╭─ Stored data

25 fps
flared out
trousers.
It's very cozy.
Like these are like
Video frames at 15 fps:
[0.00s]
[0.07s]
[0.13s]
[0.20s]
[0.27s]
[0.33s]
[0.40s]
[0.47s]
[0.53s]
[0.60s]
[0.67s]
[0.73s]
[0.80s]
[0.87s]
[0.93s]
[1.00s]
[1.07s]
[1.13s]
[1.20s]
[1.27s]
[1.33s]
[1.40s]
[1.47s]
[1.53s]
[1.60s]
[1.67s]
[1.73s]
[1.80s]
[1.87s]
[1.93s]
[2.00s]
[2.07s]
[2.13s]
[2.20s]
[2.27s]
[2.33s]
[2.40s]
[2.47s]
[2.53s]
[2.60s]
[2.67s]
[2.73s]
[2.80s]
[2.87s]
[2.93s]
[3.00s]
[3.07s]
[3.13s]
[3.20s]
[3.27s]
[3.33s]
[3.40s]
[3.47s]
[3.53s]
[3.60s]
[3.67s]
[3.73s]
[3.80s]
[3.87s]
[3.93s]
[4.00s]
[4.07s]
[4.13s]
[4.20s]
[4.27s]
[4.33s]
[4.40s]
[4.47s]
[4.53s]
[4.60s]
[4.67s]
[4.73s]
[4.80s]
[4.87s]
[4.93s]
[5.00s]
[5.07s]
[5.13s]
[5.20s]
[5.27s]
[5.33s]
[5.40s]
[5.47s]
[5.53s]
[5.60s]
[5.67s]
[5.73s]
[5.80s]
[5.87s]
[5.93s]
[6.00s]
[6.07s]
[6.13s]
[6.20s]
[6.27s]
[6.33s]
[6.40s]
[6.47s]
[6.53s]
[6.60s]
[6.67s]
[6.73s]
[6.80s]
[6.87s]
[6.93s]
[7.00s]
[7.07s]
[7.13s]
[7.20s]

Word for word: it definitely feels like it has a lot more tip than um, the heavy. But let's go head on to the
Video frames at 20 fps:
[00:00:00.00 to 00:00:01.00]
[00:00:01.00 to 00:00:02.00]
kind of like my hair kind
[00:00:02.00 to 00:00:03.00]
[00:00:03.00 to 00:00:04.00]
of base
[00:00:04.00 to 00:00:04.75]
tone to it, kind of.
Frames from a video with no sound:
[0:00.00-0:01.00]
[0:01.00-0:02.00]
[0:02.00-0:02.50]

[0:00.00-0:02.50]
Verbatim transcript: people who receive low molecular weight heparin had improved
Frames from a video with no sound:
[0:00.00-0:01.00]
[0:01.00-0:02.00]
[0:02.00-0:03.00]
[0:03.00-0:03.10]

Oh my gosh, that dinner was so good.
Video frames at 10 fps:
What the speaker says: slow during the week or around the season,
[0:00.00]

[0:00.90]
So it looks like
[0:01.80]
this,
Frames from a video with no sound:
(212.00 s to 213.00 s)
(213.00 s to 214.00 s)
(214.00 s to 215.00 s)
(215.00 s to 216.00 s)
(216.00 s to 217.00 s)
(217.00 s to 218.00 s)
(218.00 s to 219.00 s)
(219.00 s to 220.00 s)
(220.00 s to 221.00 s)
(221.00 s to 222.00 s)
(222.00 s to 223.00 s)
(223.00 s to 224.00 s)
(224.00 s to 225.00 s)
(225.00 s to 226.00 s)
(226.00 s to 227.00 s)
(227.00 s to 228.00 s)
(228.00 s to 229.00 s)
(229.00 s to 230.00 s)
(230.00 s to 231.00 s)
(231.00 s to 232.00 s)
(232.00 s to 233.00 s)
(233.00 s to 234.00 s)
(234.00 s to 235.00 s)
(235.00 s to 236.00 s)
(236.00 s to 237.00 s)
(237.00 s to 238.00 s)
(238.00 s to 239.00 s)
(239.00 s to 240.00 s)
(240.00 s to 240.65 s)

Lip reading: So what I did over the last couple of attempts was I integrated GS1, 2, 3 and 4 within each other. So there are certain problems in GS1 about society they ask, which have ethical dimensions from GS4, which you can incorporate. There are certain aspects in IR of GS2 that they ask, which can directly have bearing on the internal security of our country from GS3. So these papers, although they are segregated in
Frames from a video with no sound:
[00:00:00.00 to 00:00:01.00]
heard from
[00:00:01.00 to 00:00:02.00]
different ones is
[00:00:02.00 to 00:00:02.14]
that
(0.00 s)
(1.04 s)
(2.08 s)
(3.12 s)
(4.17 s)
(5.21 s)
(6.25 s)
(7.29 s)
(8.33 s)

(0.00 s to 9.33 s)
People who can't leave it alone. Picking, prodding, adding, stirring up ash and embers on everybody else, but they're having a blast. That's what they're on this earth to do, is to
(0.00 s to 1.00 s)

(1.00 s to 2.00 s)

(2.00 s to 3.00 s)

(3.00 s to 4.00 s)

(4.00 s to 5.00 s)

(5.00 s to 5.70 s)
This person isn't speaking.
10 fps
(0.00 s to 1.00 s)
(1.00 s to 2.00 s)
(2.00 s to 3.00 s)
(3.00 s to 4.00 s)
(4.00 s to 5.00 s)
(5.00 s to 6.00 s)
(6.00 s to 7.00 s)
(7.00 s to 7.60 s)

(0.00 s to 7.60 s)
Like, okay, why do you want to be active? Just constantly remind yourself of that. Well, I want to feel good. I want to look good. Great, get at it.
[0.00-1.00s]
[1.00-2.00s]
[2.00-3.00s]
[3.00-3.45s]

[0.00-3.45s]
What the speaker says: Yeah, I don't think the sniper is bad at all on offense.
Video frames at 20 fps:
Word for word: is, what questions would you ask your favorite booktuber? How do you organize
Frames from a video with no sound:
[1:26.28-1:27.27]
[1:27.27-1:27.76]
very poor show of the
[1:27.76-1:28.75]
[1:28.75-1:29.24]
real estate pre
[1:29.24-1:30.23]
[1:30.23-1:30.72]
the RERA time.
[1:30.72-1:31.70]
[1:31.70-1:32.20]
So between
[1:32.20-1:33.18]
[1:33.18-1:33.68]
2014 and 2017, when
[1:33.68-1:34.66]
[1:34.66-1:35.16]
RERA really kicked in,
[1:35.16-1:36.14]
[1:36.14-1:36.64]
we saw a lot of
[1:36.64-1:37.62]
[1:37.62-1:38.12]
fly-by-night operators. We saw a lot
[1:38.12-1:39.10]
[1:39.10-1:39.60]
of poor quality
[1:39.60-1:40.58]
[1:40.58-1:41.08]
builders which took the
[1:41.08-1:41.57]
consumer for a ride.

╰─

Please make your reply exactly the lines from the one containing "[1:36.14-1:36.64]" through the end of the entries above, and nothing more.

Response area:
[1:36.14-1:36.64]
we saw a lot of
[1:36.64-1:37.62]
[1:37.62-1:38.12]
fly-by-night operators. We saw a lot
[1:38.12-1:39.10]
[1:39.10-1:39.60]
of poor quality
[1:39.60-1:40.58]
[1:40.58-1:41.08]
builders which took the
[1:41.08-1:41.57]
consumer for a ride.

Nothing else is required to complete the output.